Nothing is certain except death and taxes, the saying goes — but how to make taxes fair and beneficial remains an open question. New research aims to answer it.
What’s new: Stephan Zheng and colleagues at Salesforce built a tax planning model called AI Economist. It observes reinforcement learning agents in an economic simulation and sets tax rates that promote their general welfare.
Key insight: Economic simulations often use pre-programmed agents to keep the computation manageable, but hard-coding makes it difficult to study the impact of tax rates on agent behavior. A reinforcement learning (RL) system that accommodates different types of agents can enable worker agents to optimize their own outcomes in response to tax rates, while a policy-maker agent adjusts tax rates in response to the workers’ actions. This dual optimization setup can find a balanced optimum between the interests of individual workers and the policy maker.
How it works: Four workers inhabited a two-dimensional map, 25 squares per side. One episode spanned 10 tax periods, each lasting 100 time steps. The policy maker changed tax rates after each period. Workers sought high income and low labor individually, while the policy maker pursued social welfare, the product of the average difference in incomes and the sum of all incomes.
- The workers and policy maker were convolutional LSTMs trained using proximal policy optimization (PPO).
- Workers learned whether to move, gather building materials, sell them to each other for coins, build houses, sell houses, or do nothing. Each action consumed a certain amount of effort and accrued a certain amount of income. Their choices were influenced by their neighborhood, wealth, gathering skill (productivity in collecting materials), building skill (which determined the market value of a house), market prices (based on asking prices, bids, and past transactions), and tax rates.
- The policy maker set the tax rates for seven income brackets based on current prices, tax rates, and worker wealth. It distributed tax revenue equally among workers.
Results: The authors observed several realistic phenomena. Workers specialized: Skilled builders constructed houses while others gathered materials. There was a tradeoff between productivity and quality; that is, more-productive builders produced houses of lower quality. And workers developed strategies to game the system by, say, delaying a house sale to a later period when the tax rate might be lower.
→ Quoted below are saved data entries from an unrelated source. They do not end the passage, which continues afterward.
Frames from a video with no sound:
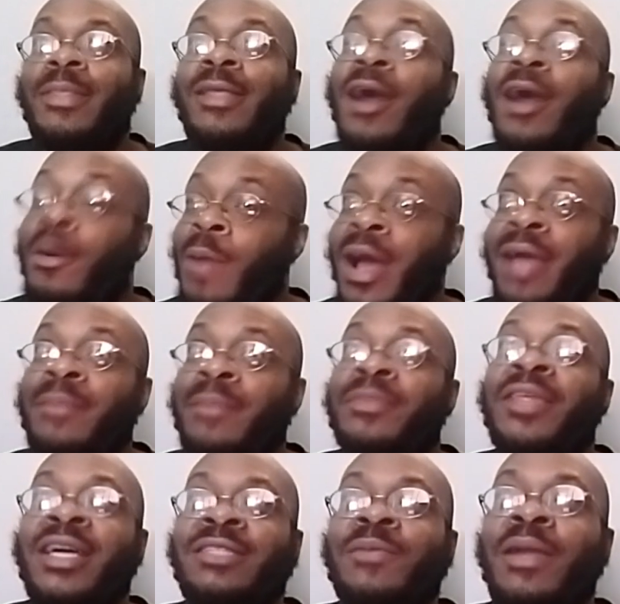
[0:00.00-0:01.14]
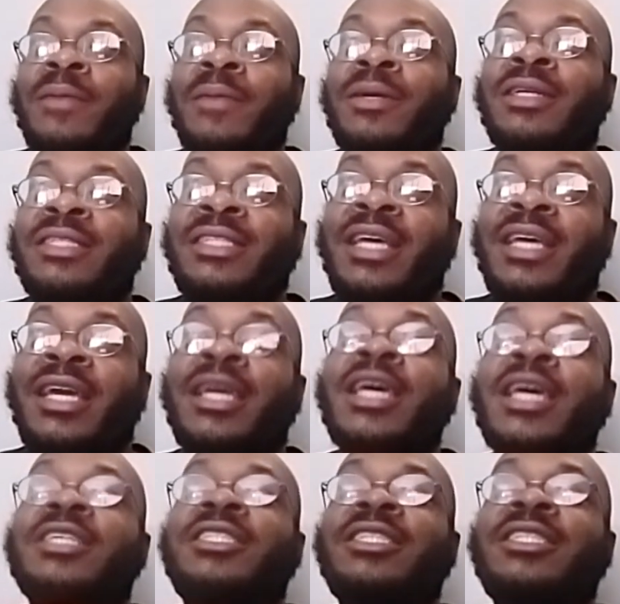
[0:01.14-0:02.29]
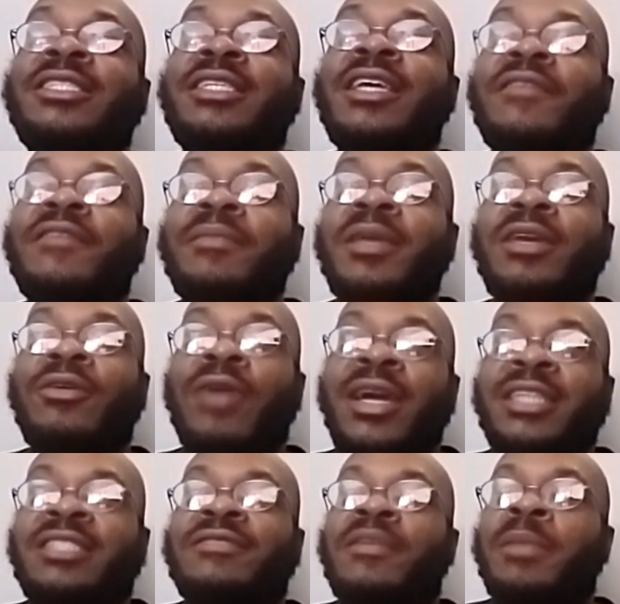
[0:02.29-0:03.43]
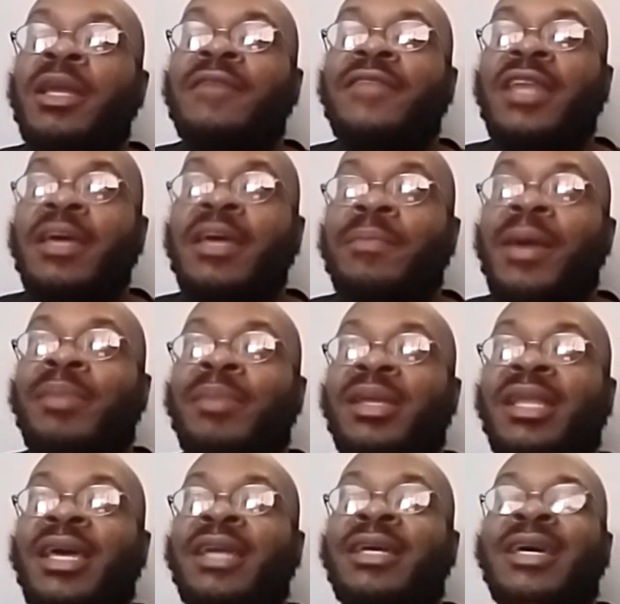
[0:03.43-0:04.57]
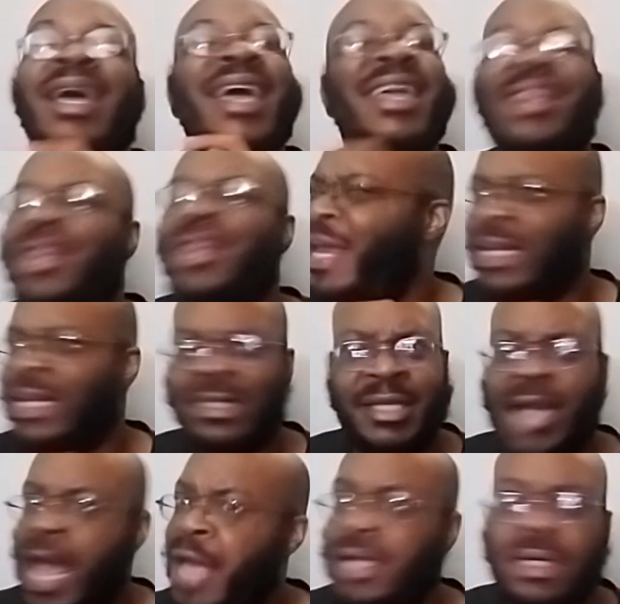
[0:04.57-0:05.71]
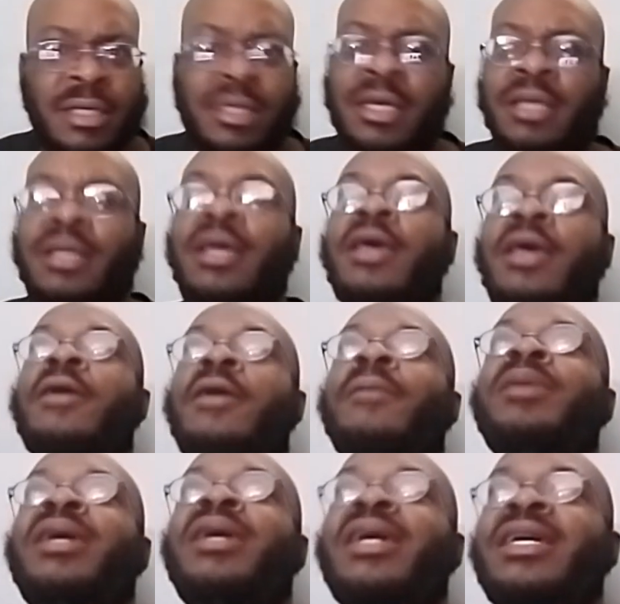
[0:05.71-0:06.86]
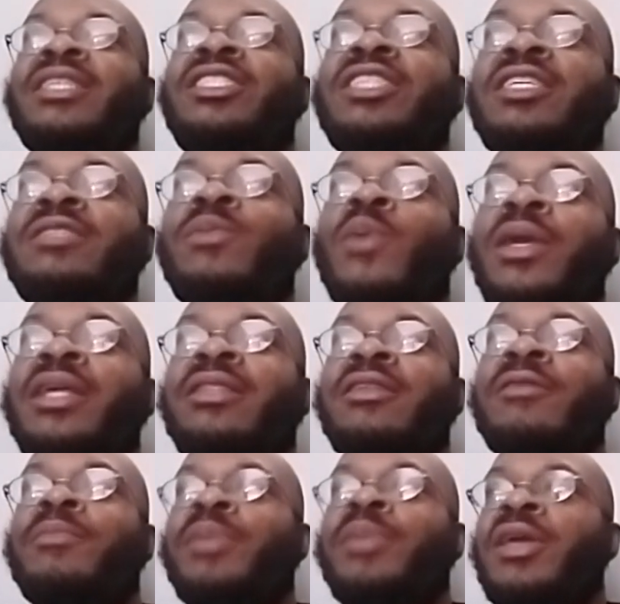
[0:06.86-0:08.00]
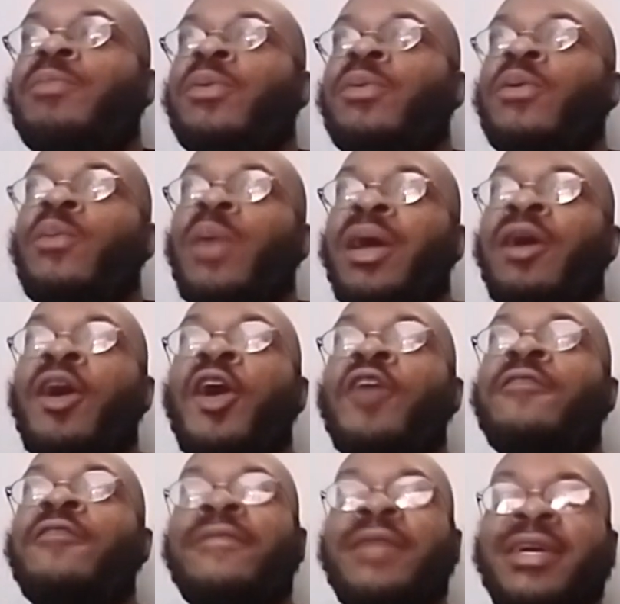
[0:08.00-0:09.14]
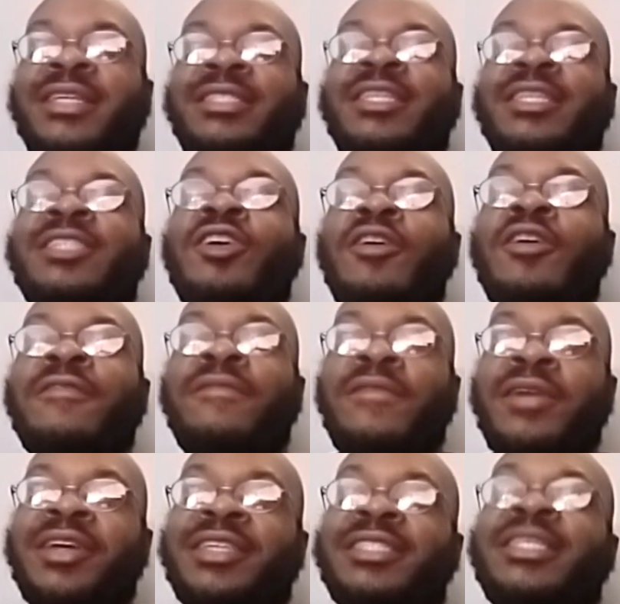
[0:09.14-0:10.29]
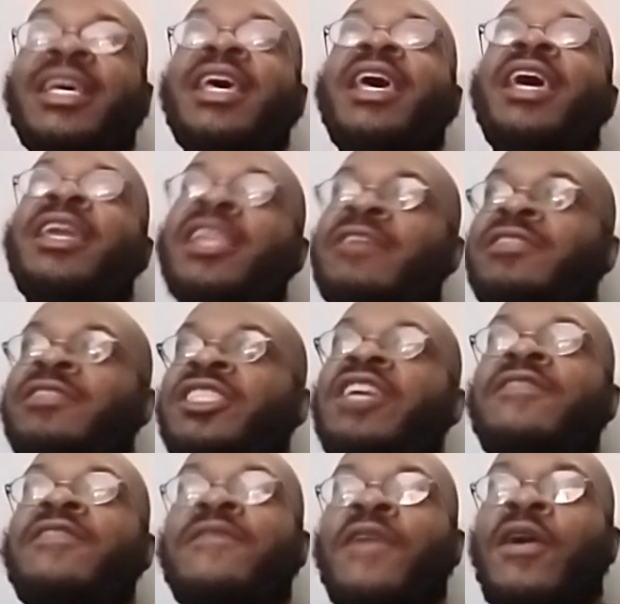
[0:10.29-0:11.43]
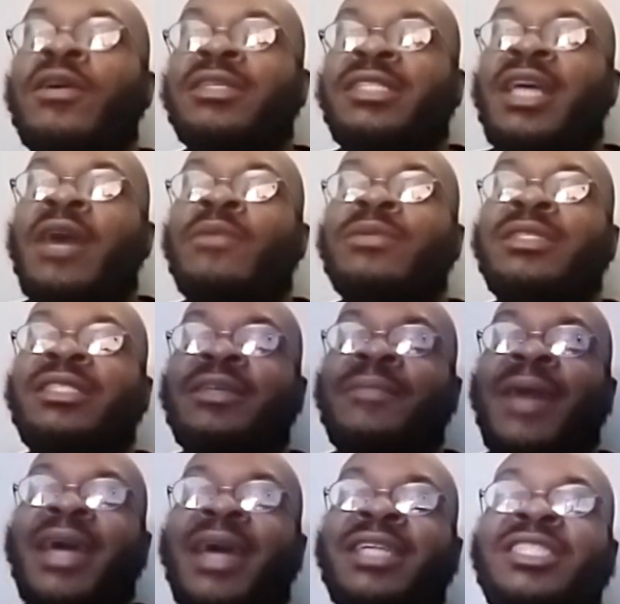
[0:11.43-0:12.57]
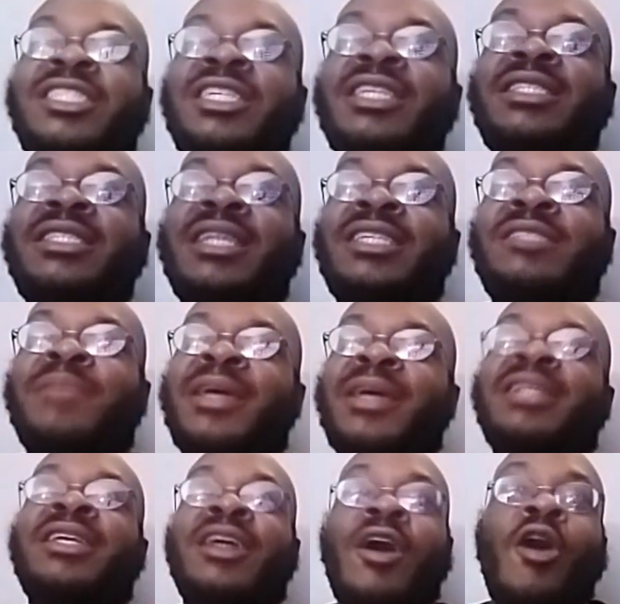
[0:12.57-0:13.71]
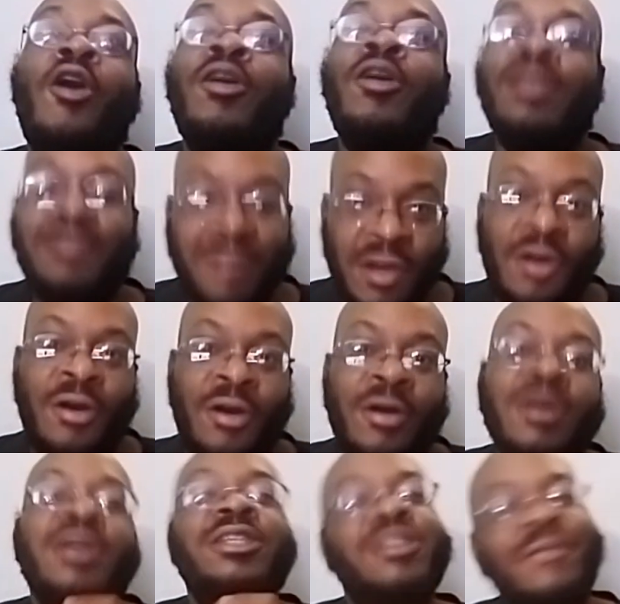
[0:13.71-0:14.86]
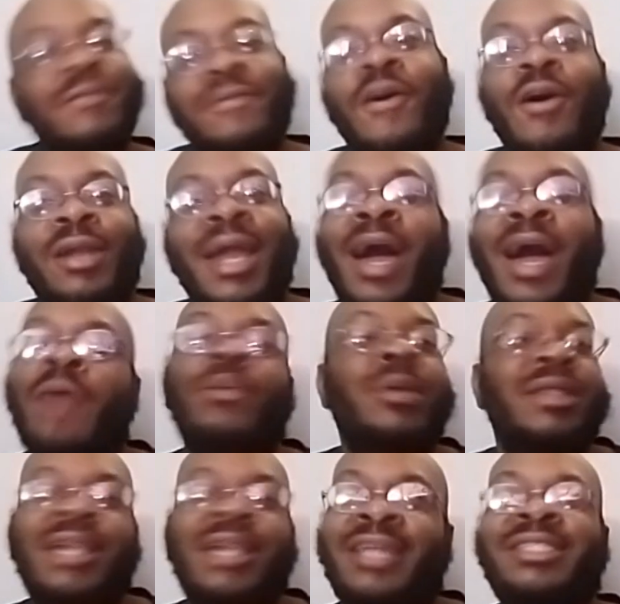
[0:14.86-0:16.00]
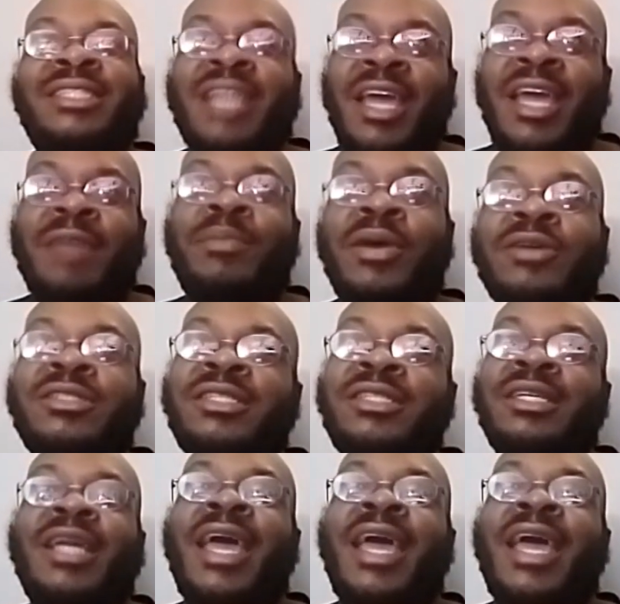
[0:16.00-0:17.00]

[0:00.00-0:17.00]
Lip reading: All right? That's what I'm going to say. She's giving me Grace from Love & Hip Hop Atlanta, and that is not good. Because she's one of them people where her friends is her friends. And if she falls out with somebody, she's expecting all of y'all to fall out with that same person.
When it came to promoting general welfare — measured as the product of income equality and productivity — AI Economist achieved 1,664, outperforming three benchmarks: a widely studied tax framework called the Saez formula (1,435), the U.S. Federal Income Tax schedule (1,261), and no taxes (1,278). Its policy also outperformed those baselines when human players stood in for the RL workers.
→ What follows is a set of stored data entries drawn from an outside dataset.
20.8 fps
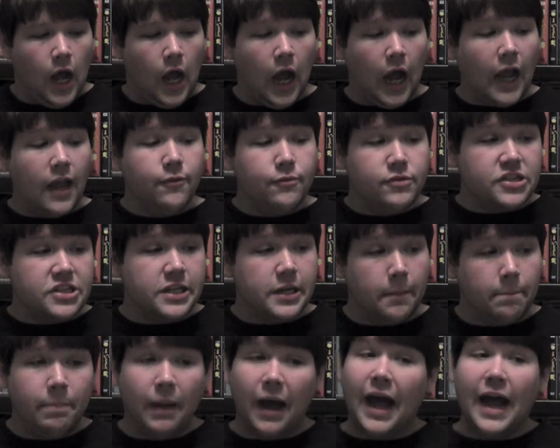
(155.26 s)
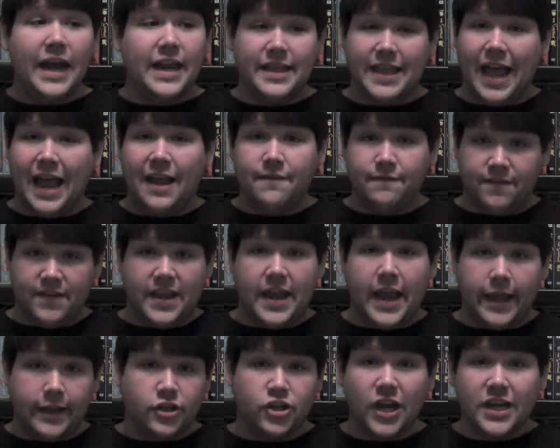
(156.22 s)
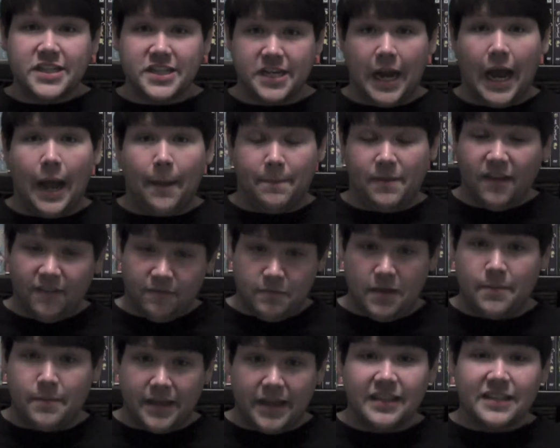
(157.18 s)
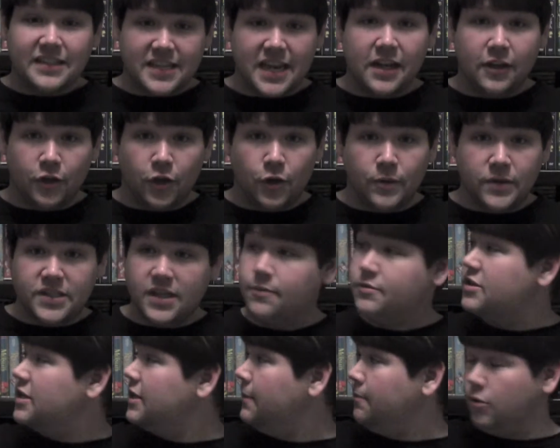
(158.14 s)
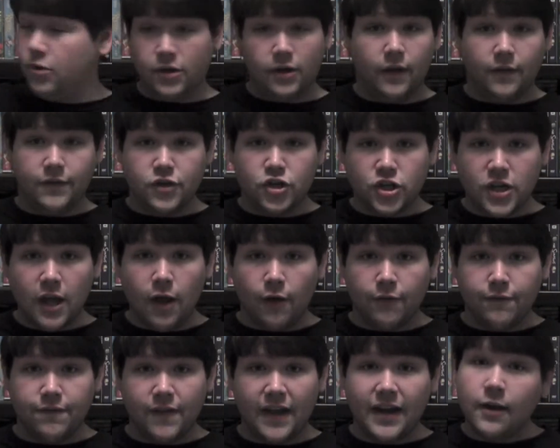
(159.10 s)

I was going to buy that VHS copy of Meet Me in St. Louis. I was going to put it on the shelf.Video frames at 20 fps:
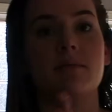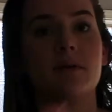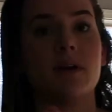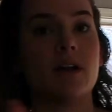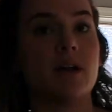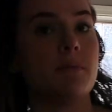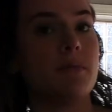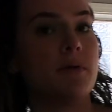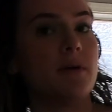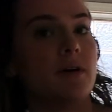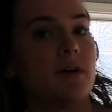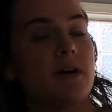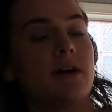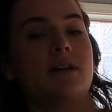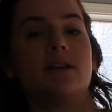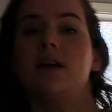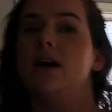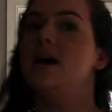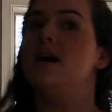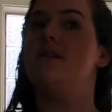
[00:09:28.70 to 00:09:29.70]
I'm gonna
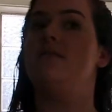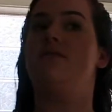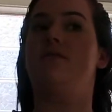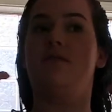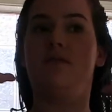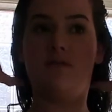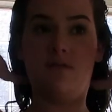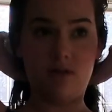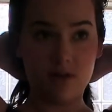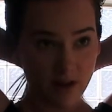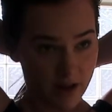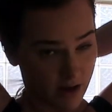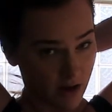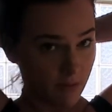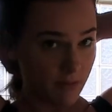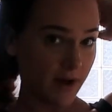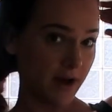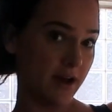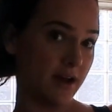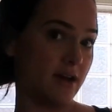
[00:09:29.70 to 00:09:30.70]
put that like
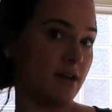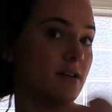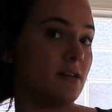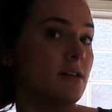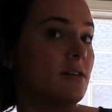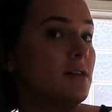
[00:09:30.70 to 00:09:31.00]
on my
Why it matters: Reinforcement learning with heterogeneous agents can automate the modeling of incentives in interactions between different parties such as teachers and students, employers and employees, or police and criminals.
We’re thinking: Simulations of this nature make many assumptions about incentives, rate of learning, cost of various actions, and so on. They offer a powerful way to model and make decisions, but validating their conclusions is a key step in mapping them to the real world.